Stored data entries
-*-*-
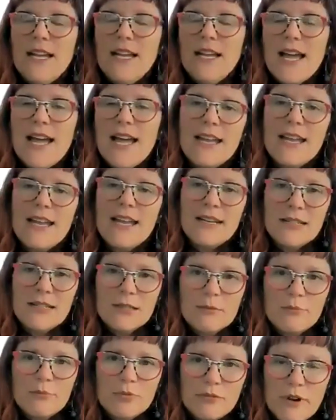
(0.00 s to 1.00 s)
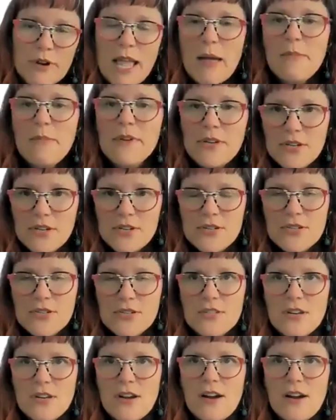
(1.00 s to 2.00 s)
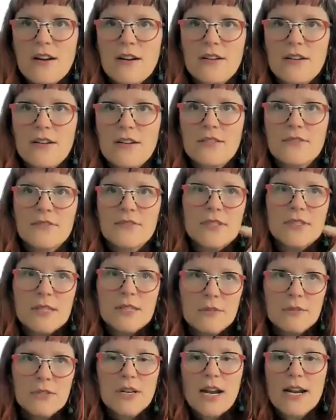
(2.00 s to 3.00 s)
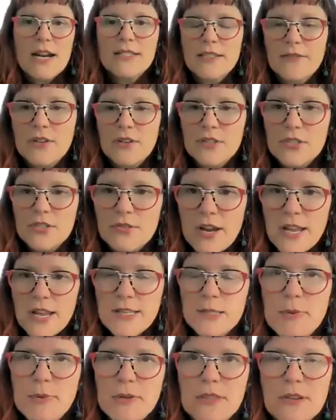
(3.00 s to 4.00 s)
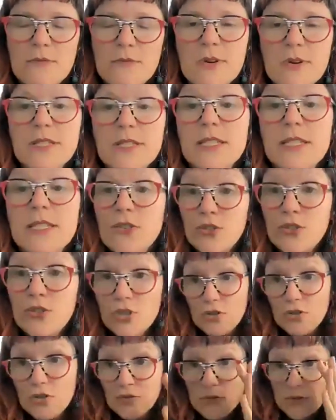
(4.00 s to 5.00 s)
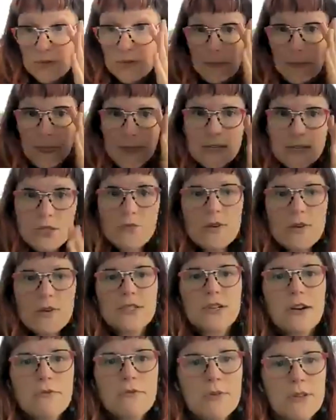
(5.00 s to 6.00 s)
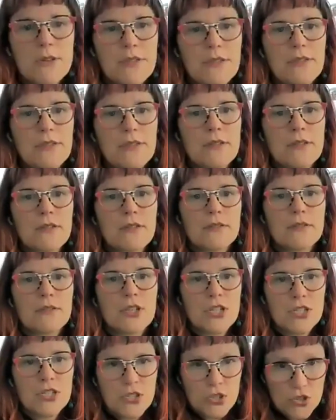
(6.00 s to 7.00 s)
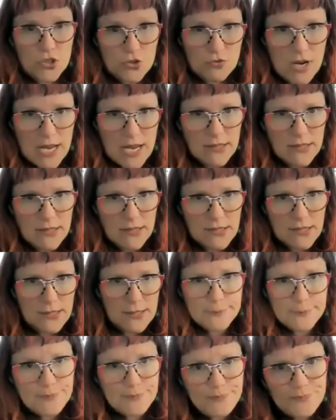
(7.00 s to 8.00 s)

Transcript: And parameters are similar kinds of constraints, but they're ones that you choose. So we're going to start with constraints.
-*-*-
-- Goal of the exercise --
Every entry above should be written out again verbatim, with no pictures included.

-- Answer section --
(0.00 s to 1.00 s)
(1.00 s to 2.00 s)
(2.00 s to 3.00 s)
(3.00 s to 4.00 s)
(4.00 s to 5.00 s)
(5.00 s to 6.00 s)
(6.00 s to 7.00 s)
(7.00 s to 8.00 s)

Transcript: And parameters are similar kinds of constraints, but they're ones that you choose. So we're going to start with constraints.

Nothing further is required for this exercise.